Obtain a local tide table and a calendar that shows the days of the full moon, new moon, etc. Many newspapers publish this information, often near the weather report. On the day of a full moon, insert your battery precisely at the time of high tide according to your local tide tables. If your Tide Clock is set correctly on the day of the full moon, it will display the minimum error throughout the entire month. Usually the discrepancy will be less than 30 minutes and therefore unnoticeable. Typically, only four or five days each month will have a difference as great as an hour.

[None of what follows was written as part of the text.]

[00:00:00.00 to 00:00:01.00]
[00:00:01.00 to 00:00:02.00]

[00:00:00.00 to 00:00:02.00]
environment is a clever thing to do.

To make the best of your Massachusetts Bay Trading Company Tide Clock you should understand a little about what causes the high and low tides. The moon is the major cause of the tides. The lunar day, the time it takes for the moon to reappear at the same place in the sky, is 24 hours and 50 minutes. Most locations have two distinct high tides and two low tides each day. Therefore, the hand on our tide clocks rotates once every 12 hours and 25 minute, twice each lunar day. The Tide Clock will always stay in exact step with the moon. But there are many other factors that can make the day-to-day tides a little earlier or later than the Tide Clock shows. It is impossible for us to determine these conditions for your locality. The sun also affects the tides, but has less than half the influence of the moon. When the sun, moon and earth are lined up, as they are at time of the new moon and full moon, their influences combine and high tide is higher than normal and low tide is lower than normal. When the sun and the moon are at right angles, as they are at the first quarter and last quarter of the moon, the sun cancels some of the moon's effect and the range of tide is smaller than normal. At these times the sun will cause the tides to be somewhat earlier or later than average. This is why it is so important to first set your Tide Clock on the day of a full moon, as the moon has the dominating effect on the tides.

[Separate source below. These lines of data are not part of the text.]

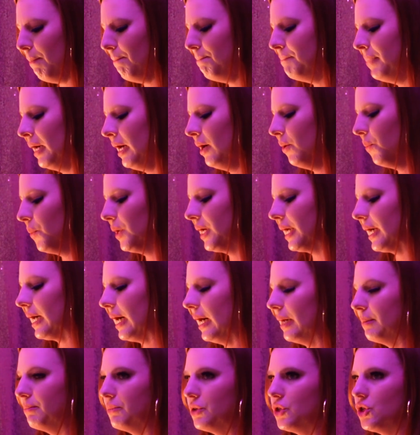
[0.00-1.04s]
But when it
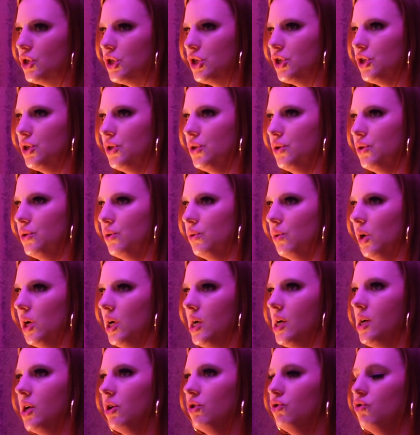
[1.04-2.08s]
comes to
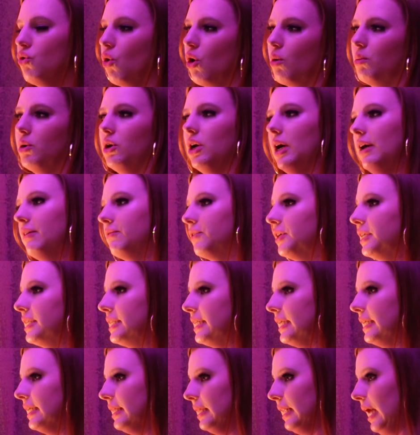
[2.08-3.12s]
normal
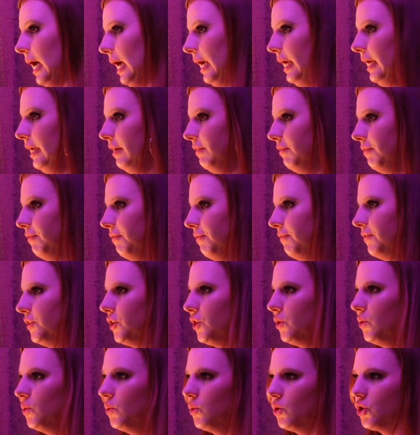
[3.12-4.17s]
everyday life,
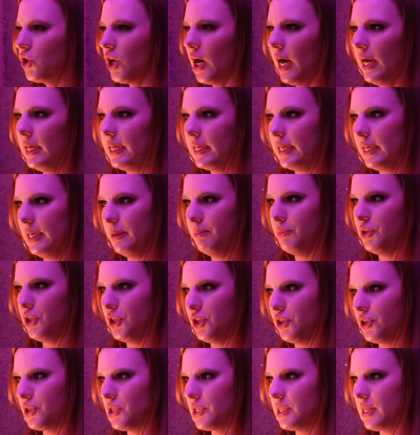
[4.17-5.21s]
you try to keep to
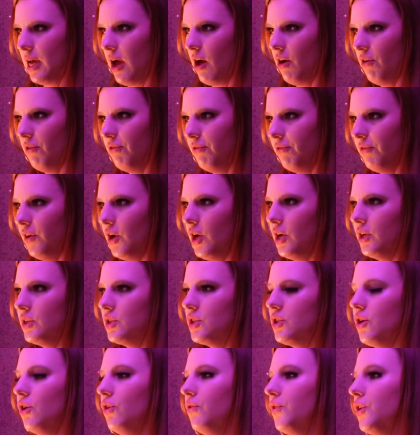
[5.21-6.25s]
yourself.
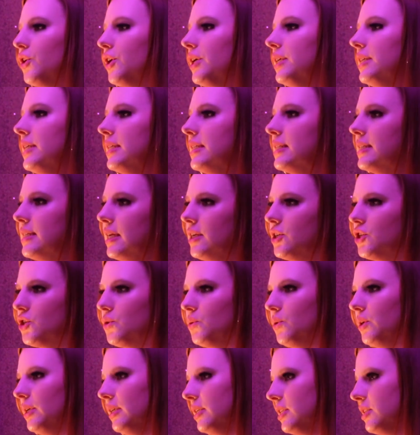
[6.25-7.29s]
So if you're in a
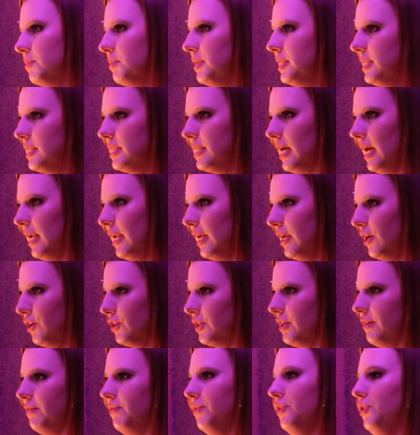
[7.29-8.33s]
sensual, intimate setting, you're
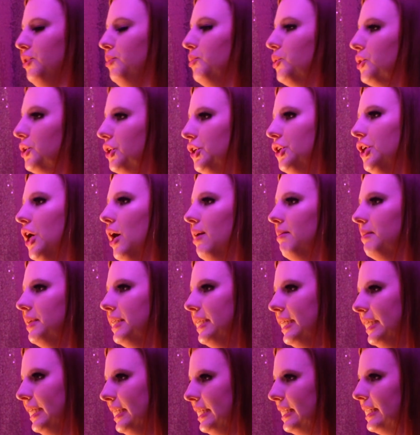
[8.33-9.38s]
definitely more
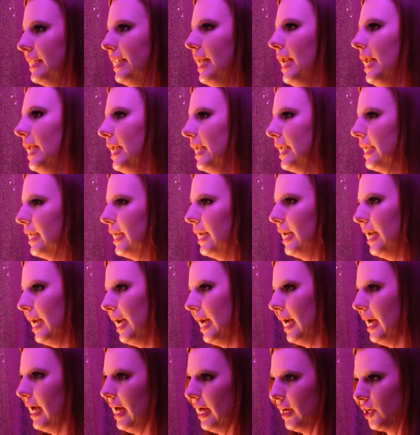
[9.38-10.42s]
dominant and like
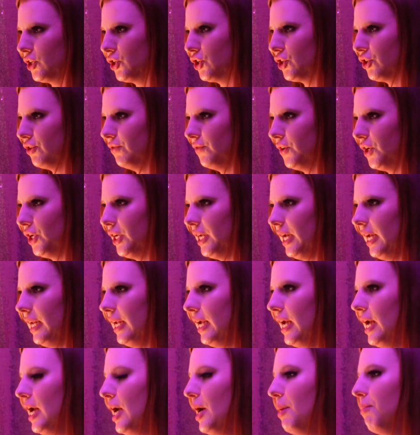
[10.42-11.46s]
extroverted.
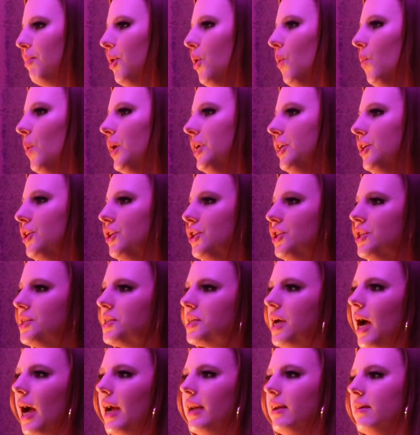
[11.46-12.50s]
But when you're
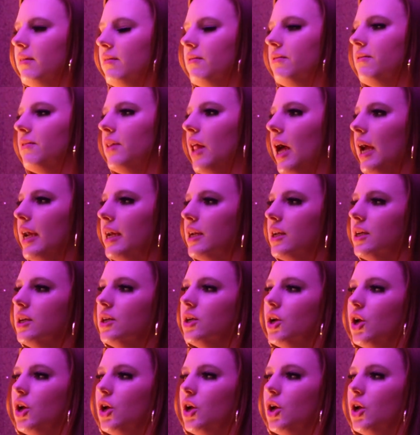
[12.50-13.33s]
just kind of like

More information about tides

There are actually two tidal cycles: a twice-daily cycle and a once-daily cycle. On a tide when the two cycles help each other, high tides will be higher and low tides lower. On the next tide, when they conflict, the tidal range will be smaller. The relative strength of these two cycles varies from week to week, and also varies from one place to another. In the United Stares, along the Atlantic Coast the two daily tides have a similar range, but on the northern Pacific Coast there tends to be a large difference between the two daily tides. Farther south and in the Gulf of Mexico, the difference is so great there often appears to be just one high tide and one low tide per day. Abnormal atmospheric pressure can temporarily affect the time and height of tides. A difference of one inch in barometric pressure will cause about one foot difference in sea level. Strong on-shore winds will also cause a temporary increase in sea level. Both of these effects will change the times of low and high tides as well. Tides in the lower portions of rivers will be affected by the changing volume of the river flow.

During the 29 1/2 day synodic period (the time between new moons) the moon will have made exactly one less revolution around the earth. So that there will be exactly two less tides during that period of time. Therefore, the tidal period (time between high tides) will equal

29 1/2 days/(28 1/2 days x 2) tides = .5175 days = 12 hr. 25 1/4 minutes between tides.

Note: The crystal frequency in our tide clock is 31.658 kHz which makes one revolution of the lunar clock equal to a lunar day of 12 hours and 25.24 minutes or 1.03506 times longer than the solar day.

If the tide movement is set at a new or full moon high tide then the greatest error of up to 1 1/2 hours can occur about 3 to 4 days before or after neap (1/2 moon) or spring (full or new moon) tides, and the greatest accuracy is at new, 1/2, and full moons. The inaccuracies are not in the movement itself, but rather are due to the assumptions on which the tide movement is based. The assumption is that only the moon controls the tides. Although the moon has a dominating effect on the tides, the sun also has an effect (46% that of the moon) and the elliptical orbit of the moon around the earth can change the tides by +/- 20%. To a lesser extent, the elliptical orbit of the earth around the sun has a similar effect. All of these factors not only affect the magnitude of the tides, but they also affect the timing.